In Ephesians 6:12, Paul speaks directly in occult language when he says:

“For our struggle is not against flesh and blood, but against the rulers, against the authorities, against the powers of this dark world and against the spiritual forces of evil in the heavenly realms.”

“Against spiritual forces of evil in the heavenly realms” is a realm that is unseen. And the fact that Paul states that we “struggle” with these powers and forces seems to indicate that we can directly interact with this hidden realm.

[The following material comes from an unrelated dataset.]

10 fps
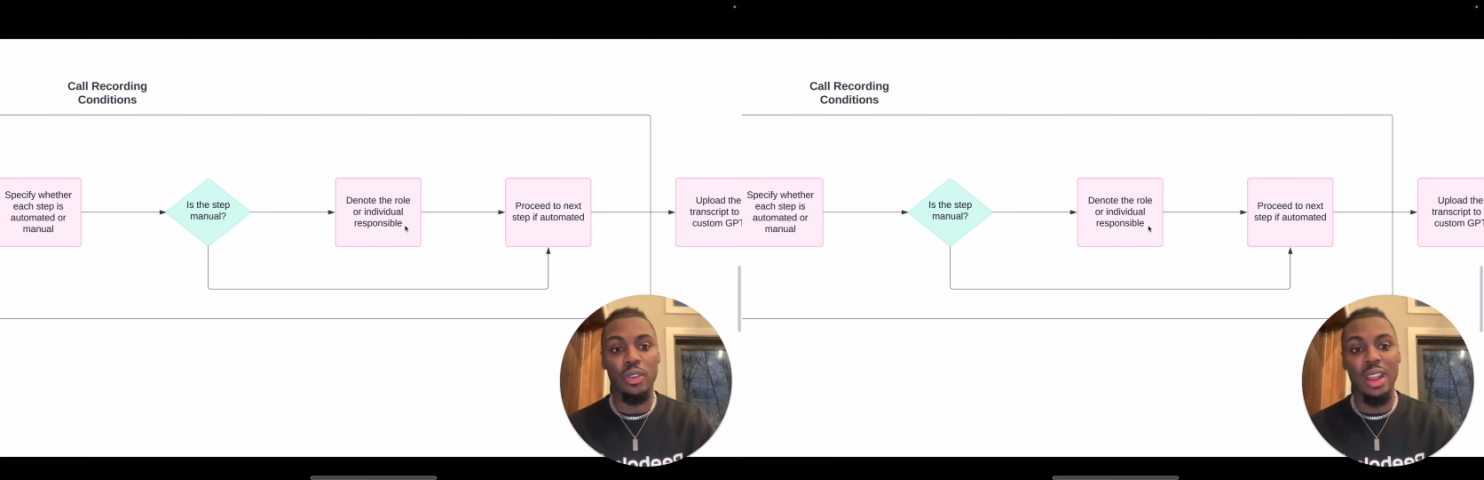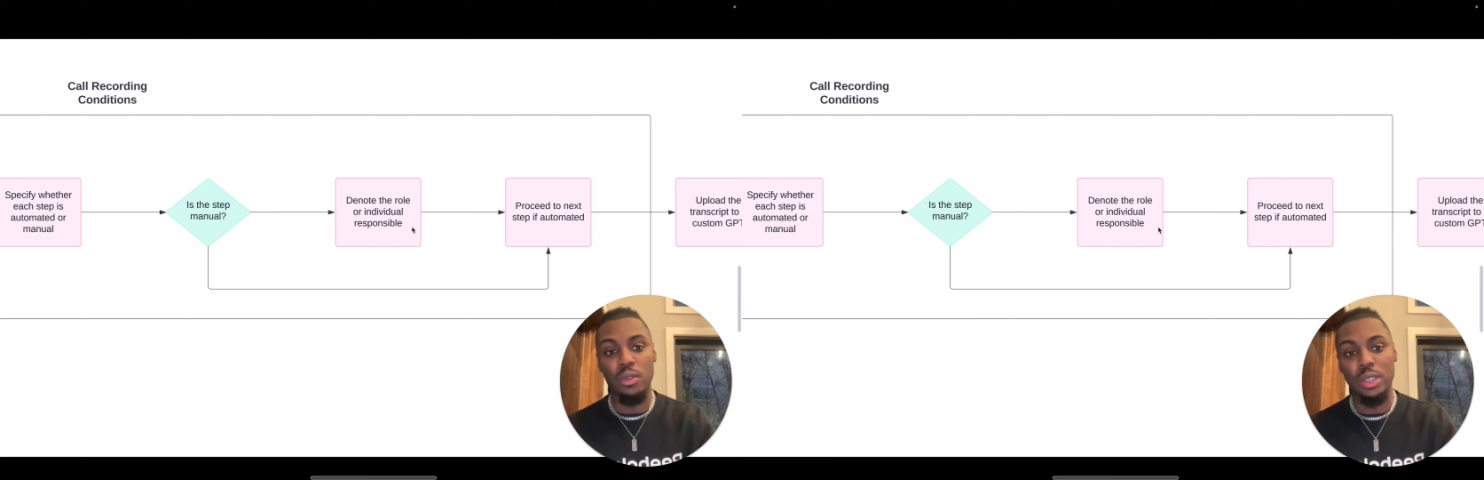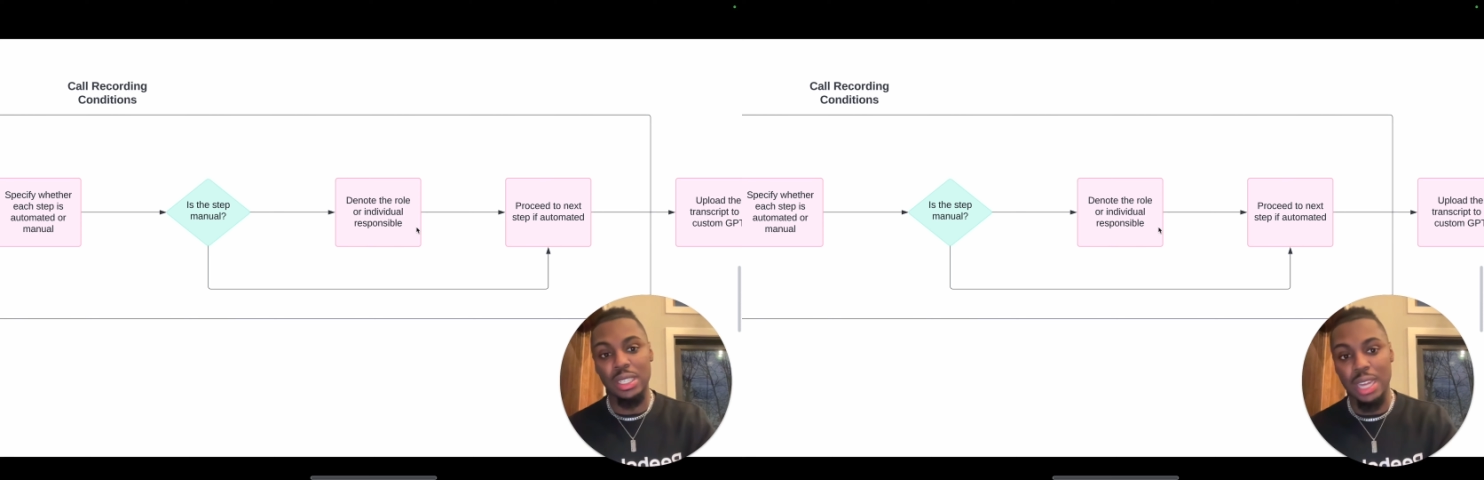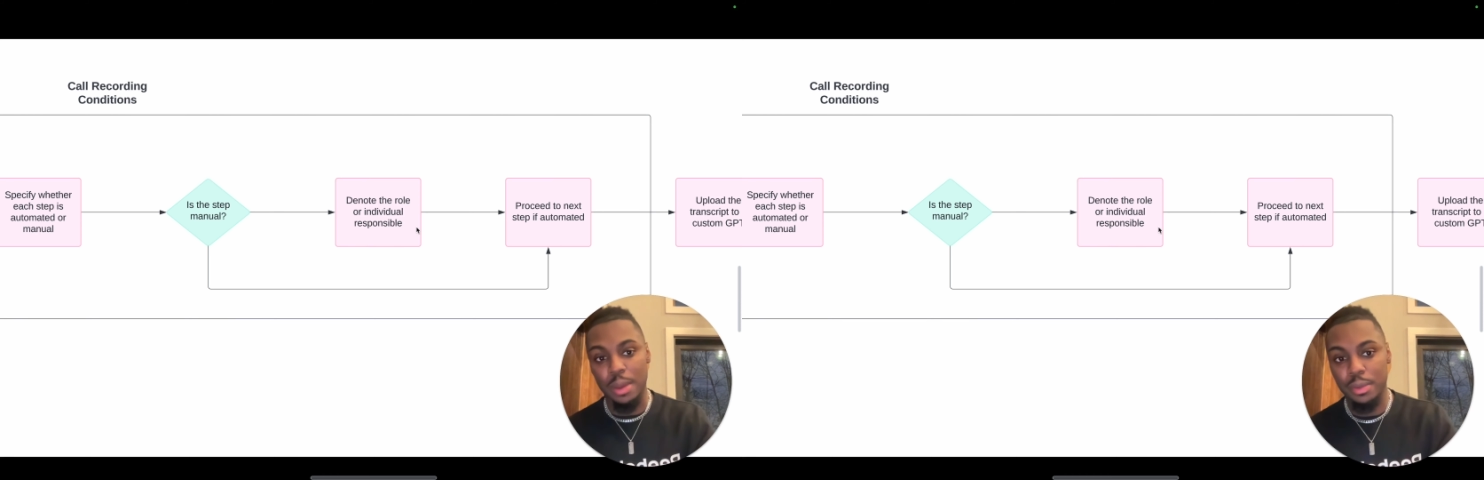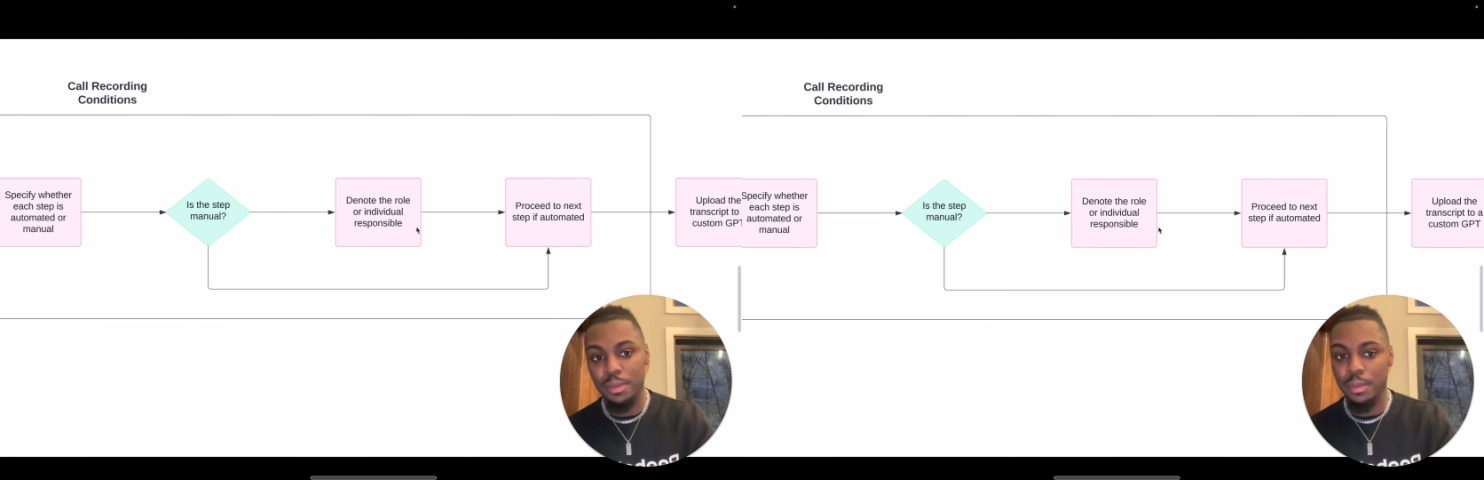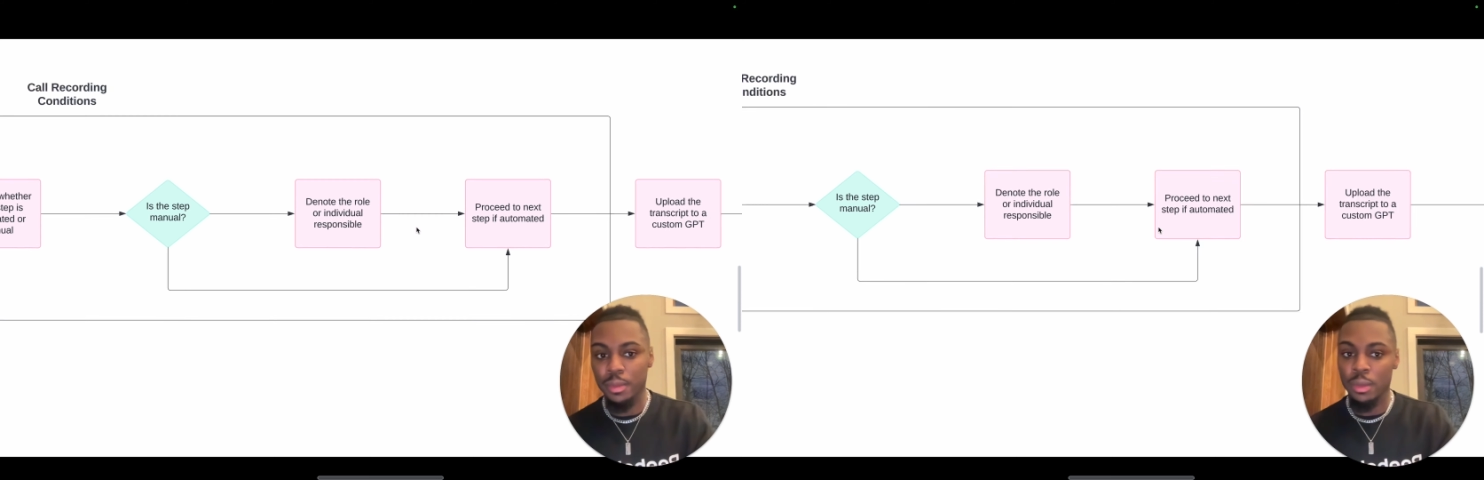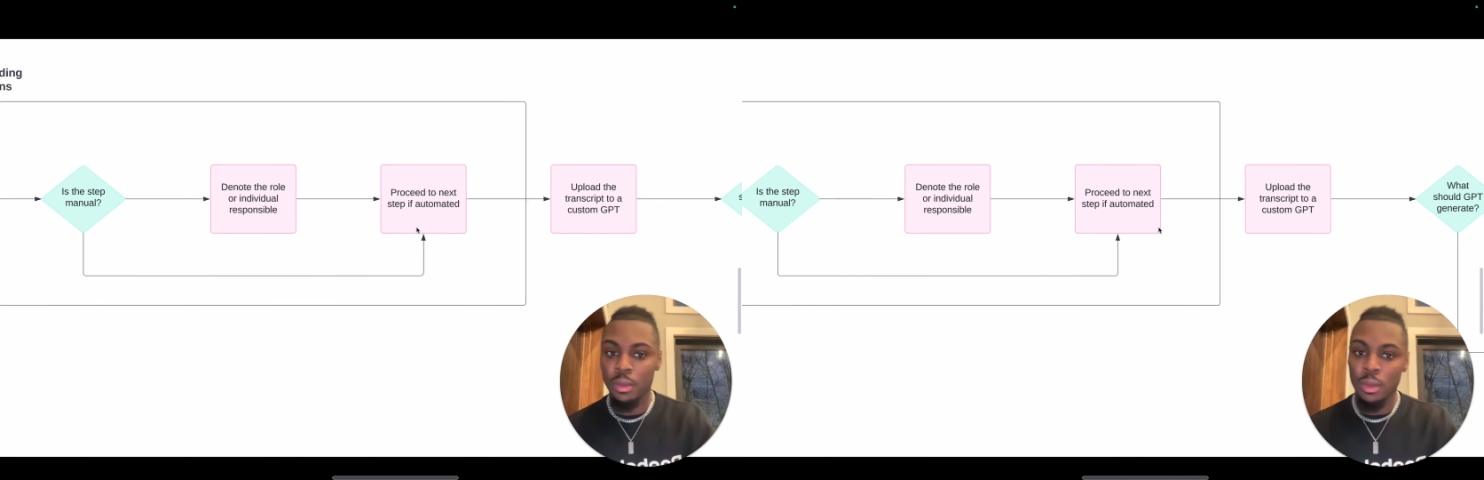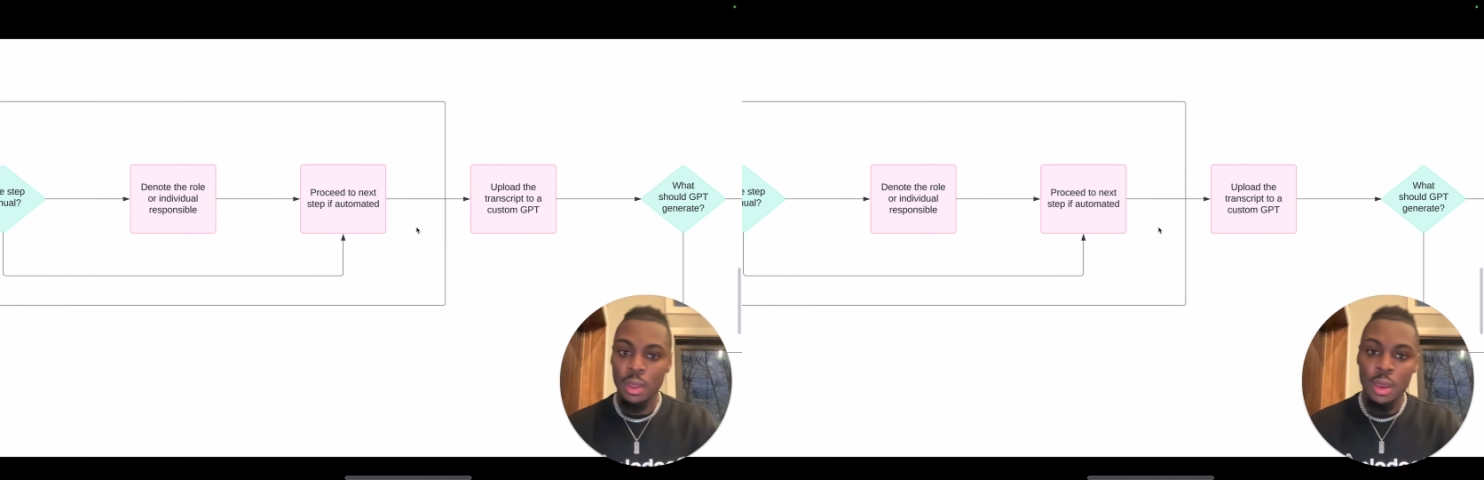every step.
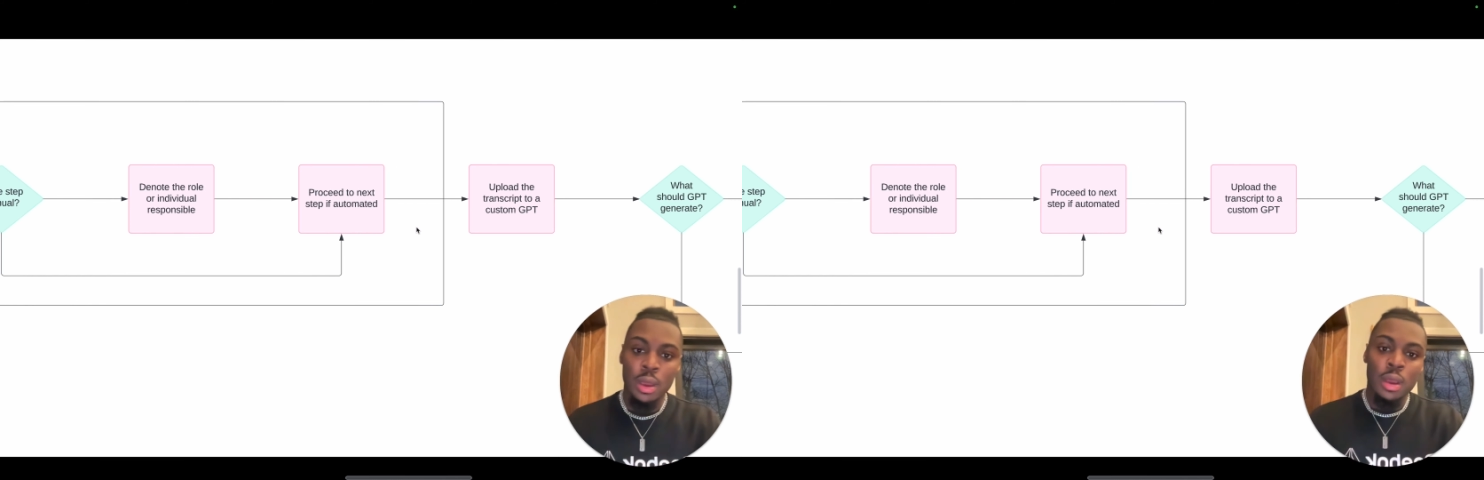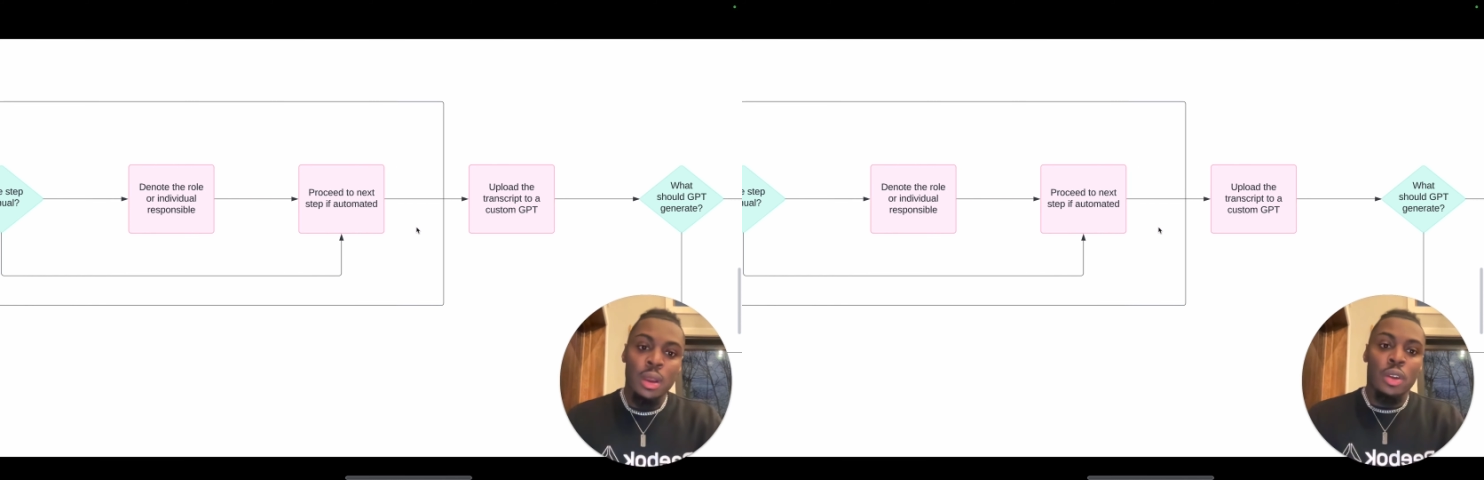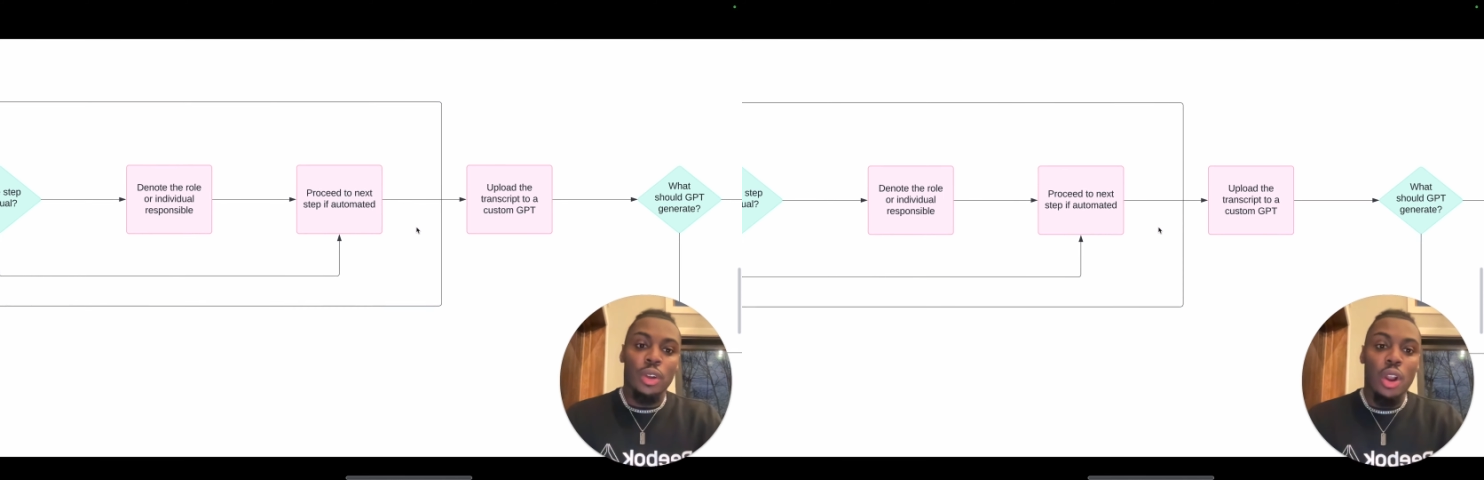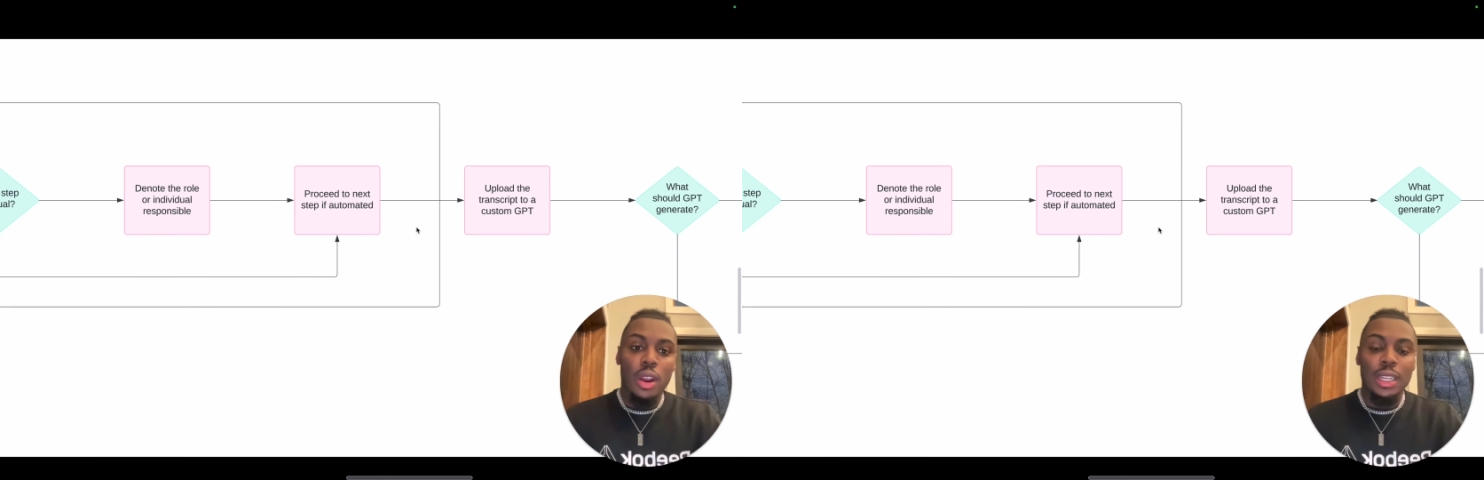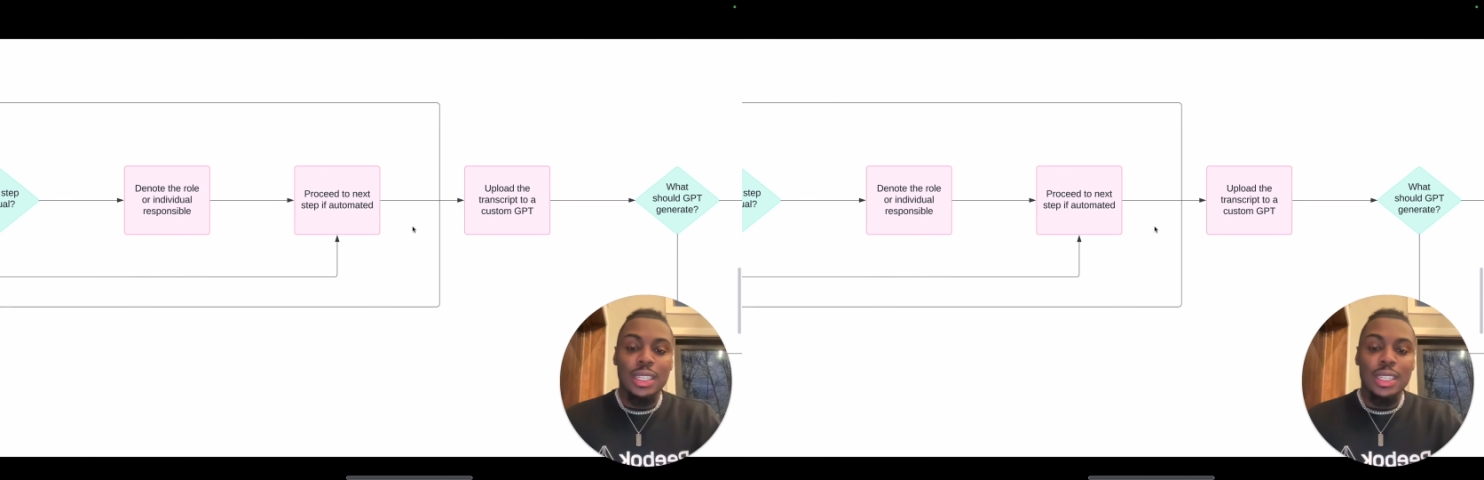Regardless,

To be very clear - this is occult language.

Prayer is occult.

Casting out demons and believing in demon possession is occult.

Healing is occult.

Certain charismatic practices are occult.

The idea of the Holy Spirit is occult.

Whether we like to admit it or not, Christianity is bathed in occult practices and beliefs.

Reclaiming the occult

So, maybe we need to reclaim the word. Or at the very least acknowledge that we’ve assigned an unfair meaning to the occult and those who choose to use the term.

But, what happens if we attempt to reclaim this ancient (and dare I say Biblical) practice of occult interpretations that seem to be at the foundation of our faith? I mean it seems as if Jesus himself indicated that some things require a deeper interpretation - one that is hidden from everyday view. Something that requires you to contemplate and dig a little deeper.

Could we gain a new level of understanding of Christianity’s teachings by allowing ourselves to explore the deeper edges of interpretation?

Could we reach higher levels of transformation that have been rendered impotent because we’ve wrongly labeled such things as evil?

Could we, as Paul exhorted, embrace the mysterion - that which is hidden?